Motherhood

May 12, 2013

Before I was a Mom
I slept as late as I wanted and never worried about how late I got into bed.
I brushed my hair and my teeth everyday.

Before I was a Mom
I cleaned my house each day.
I never tripped over toys or forgot words to a lullaby.
I didn’t worry whether or not my plants were poisonous.
I never thought about immunizations.

Before I was a Mom
I had never been puked on.
Pooped on.
Spit on.
Chewed on.
Pottied on.
I had complete control of my mind and my thoughts.
I slept all night.

Before I was a Mom
I never held down a screaming child so that doctors could do tests. Or give shots.
I never looked into teary eyes and cried.
I never got gloriously happy over a simple grin.
I never sat up late hours at night watching a baby sleep.

Before I was a Mom
I never held a sleeping baby just because I didn’t want to put it down.
I never felt my heart break into a million pieces when I couldn’t stop the hurt.
I never knew that something so small could affect my life so much.
I never knew that I could love someone so much.

Before I was a Mom
I didn’t know the feeling of having my heart outside my body.
I didn’t know how special it could feel to feed a hungry baby.
I didn’t know that bond between a mother and her child.
I didn’t know that something so small could make me feel so important and happy.

Before I was a Mom
I had never gotten up in the middle of the night every 10 minutes to make sure all was okay.
I had never known the warmth, the joy, the love, the heartache, the wonderment, or the satisfaction of being a Mom.
I didn’t know I was capable of feeling so much love or so much pain before I was a Mom.
I never knew I would love being a Mom.
— Author unknown

Happy Mother’s Day to all the mothers in my life, young and old.  You are amazing. 

 

Gavin had his 4 hour diagnostic evaluation at ChildServe last Friday and it went very well.  There were so many factors that could have made it a difficult day (who wants to sit and be tested for four hours??)  But he was happy, alert, “on”, and throughout the test he kept exclaiming, “This is SO fun!” And he totally meant it.
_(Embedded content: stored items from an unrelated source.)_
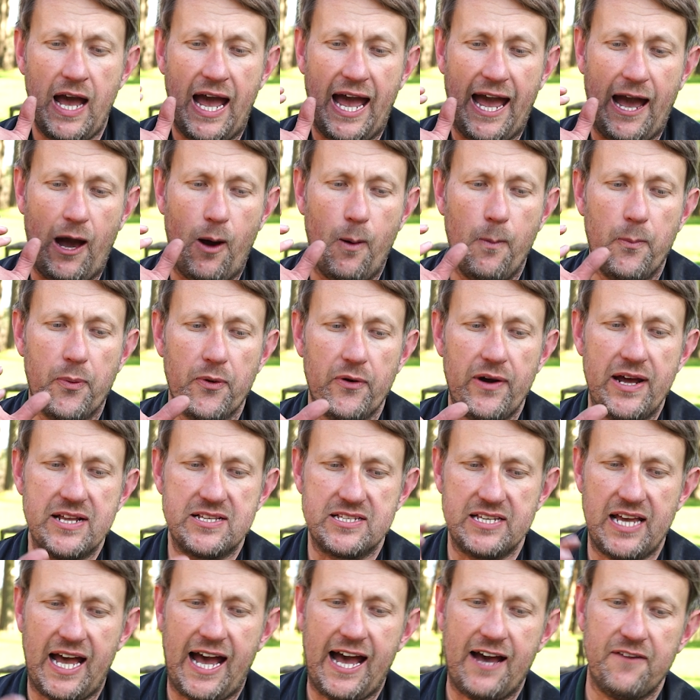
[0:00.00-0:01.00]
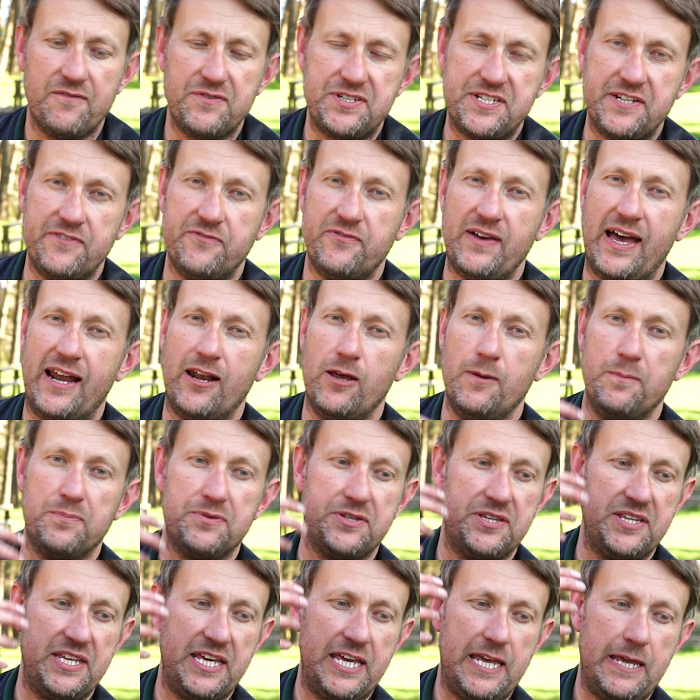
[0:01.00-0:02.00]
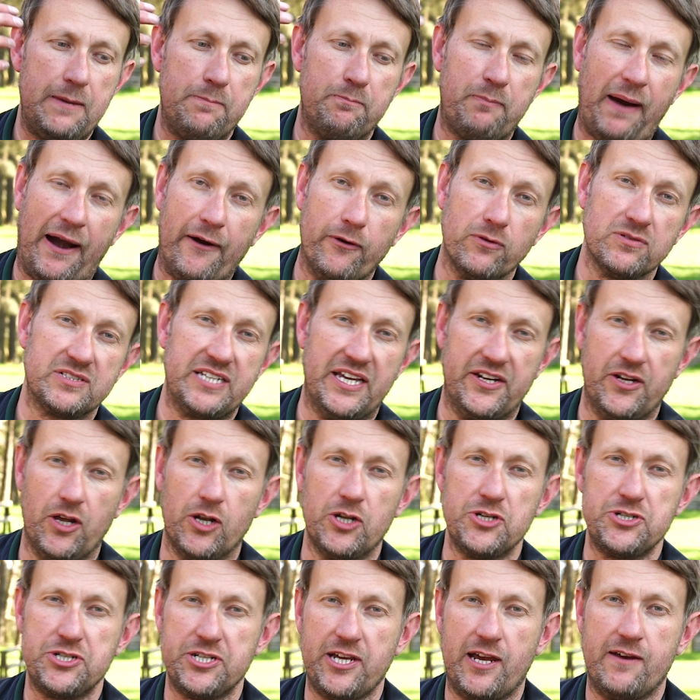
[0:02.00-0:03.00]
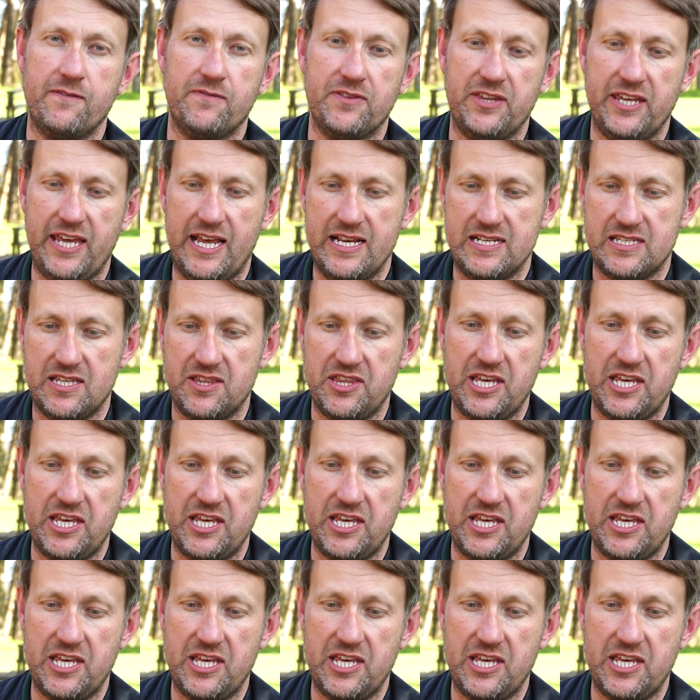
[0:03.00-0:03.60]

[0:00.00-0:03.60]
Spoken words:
how Beretta have developed the barrel technology over the years. So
I have to give huge props to his tutors at Educational Resources for all their work over the past year and a half.  The test he took Friday mirrored the activities he has been doing there for the past several months.  He did well because he was confident in his abilities and we have them to thank.

The official report won’t be back for a few months, but I was able to meet with the psychologist and therapist who tested him and their initial findings are that he will keep his PDD (pervasive developmental disorder) diagnosis for now.  They believe strongly that he has a language processing issue and that is something totally “fixable.”  His brain is wired differently, but through various therapies it can be “re-wired”, so to speak.  Ultimately, that means more therapy time which makes me slightly crazy (only because I feel like we spend so much time there as it is), but I know it’s best so we’ll do it.  Obviously.

We also have decided to home school again this fall.  Gavin did fantastic and I finally (now that it’s May!) feel like I have a better understanding of what works and doesn’t.  This past January we had applied to open-enroll him in one of the online schools that is offered in our state but we were denied access by Des Moines Public Schools.  We’re not allowed to leave the district….unless we move.  It’s so awesome that the state gets to determine where I send my child.  I thought we lived in a free country, but I guess I was mistaken………Man, don’t get me started.

And for anyone interested, Josh will be on WHO Radio (1040 AM) at 9AM tomorrow with Judy Hintz, owner of Educational Resources (who also feels very strongly about the way education is failing our children).  Should be some interesting conversation!